_RECORDS PROVIDED:_
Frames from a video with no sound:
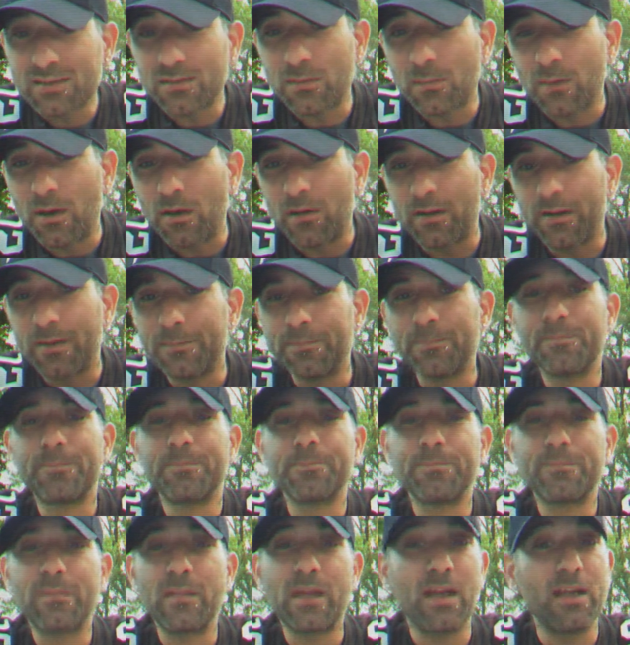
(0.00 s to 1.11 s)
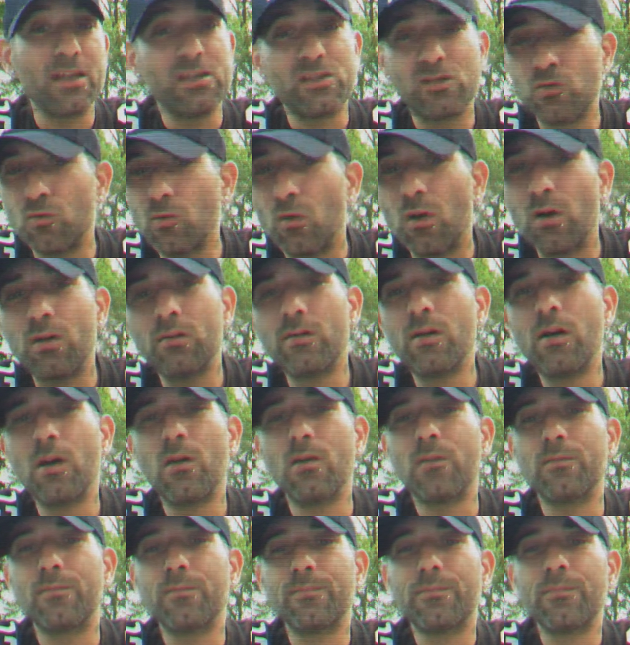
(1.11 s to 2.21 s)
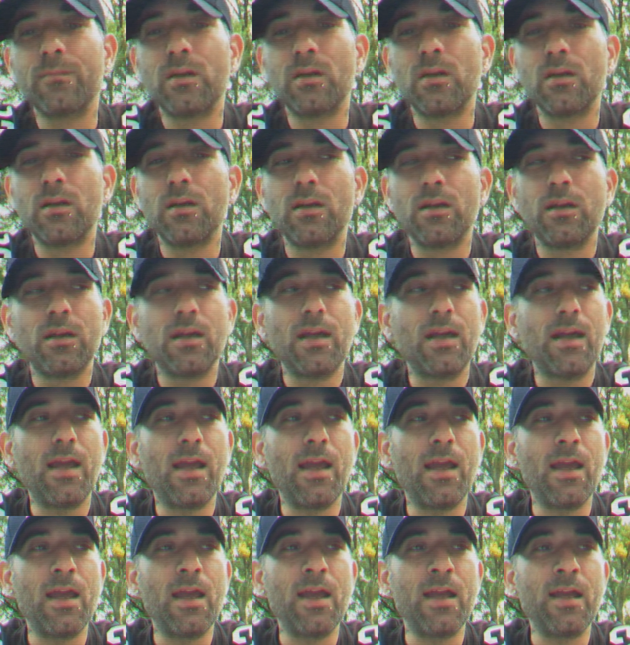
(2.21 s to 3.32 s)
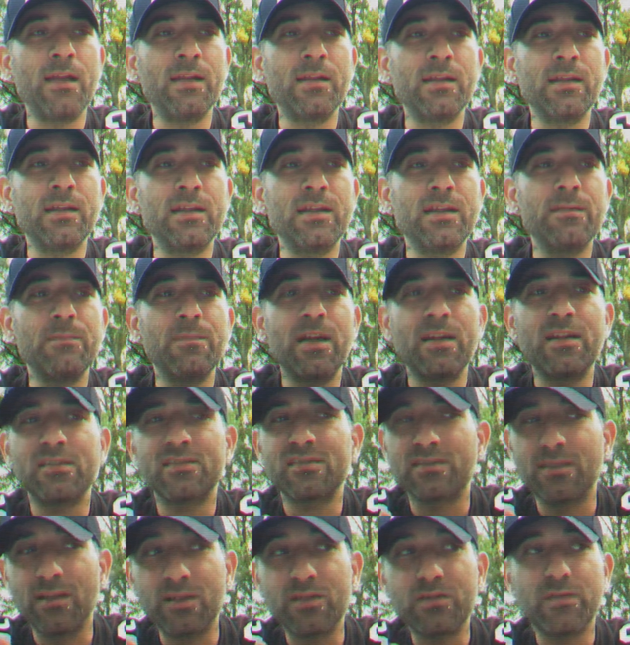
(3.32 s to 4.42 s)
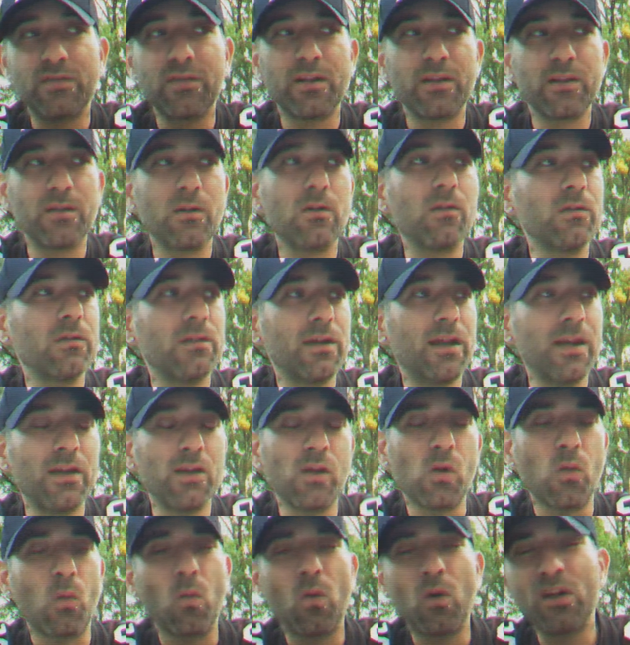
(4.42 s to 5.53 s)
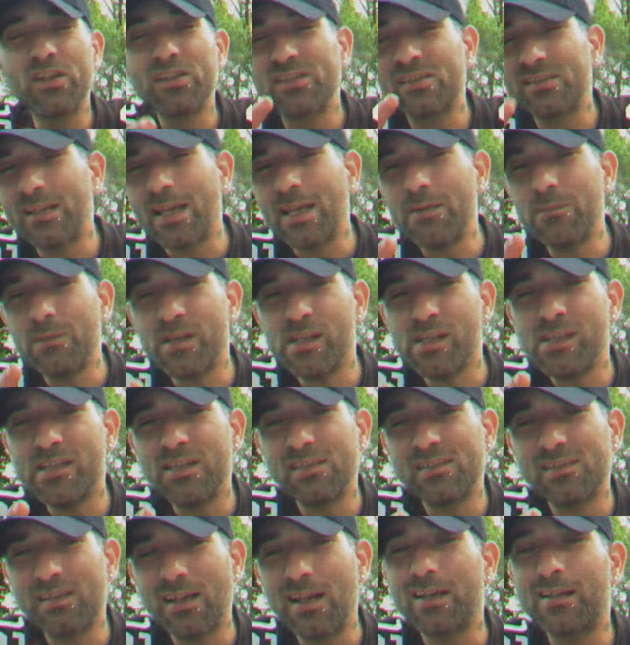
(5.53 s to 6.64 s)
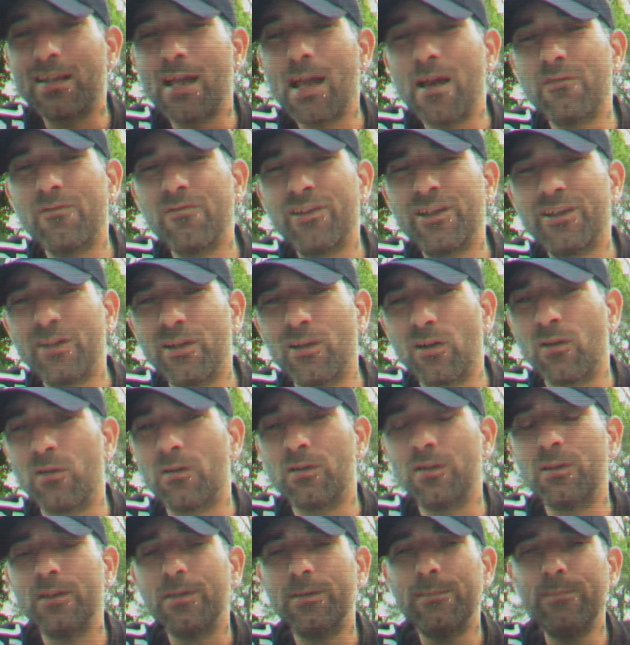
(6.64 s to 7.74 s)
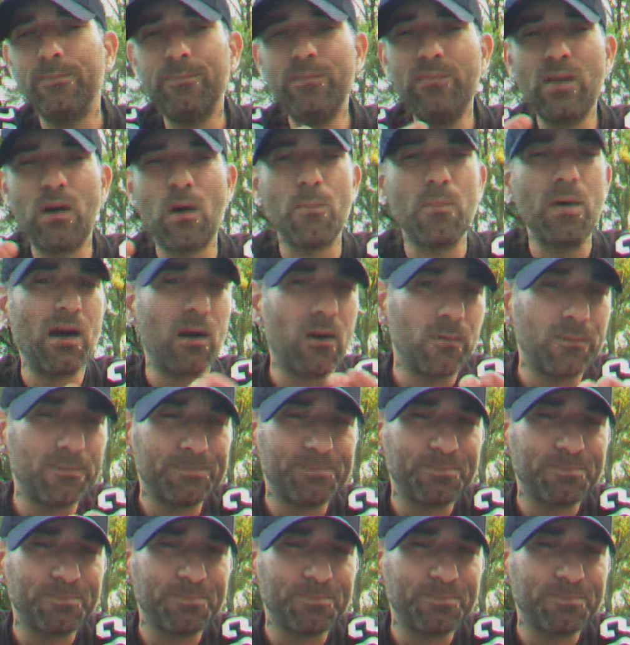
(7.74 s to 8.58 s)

about it, as you all know. And he made a snitch video, and the one statement he said in that video about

_EXERCISE AIM:_
Your answer should consist solely of the lines from the one holding "(4.42 s to 5.53 s)" through the end of the listing, reproduced exactly and without pictures.

_ANSWER TO THIS TASK:_
(4.42 s to 5.53 s)
(5.53 s to 6.64 s)
(6.64 s to 7.74 s)
(7.74 s to 8.58 s)

about it, as you all know. And he made a snitch video, and the one statement he said in that video about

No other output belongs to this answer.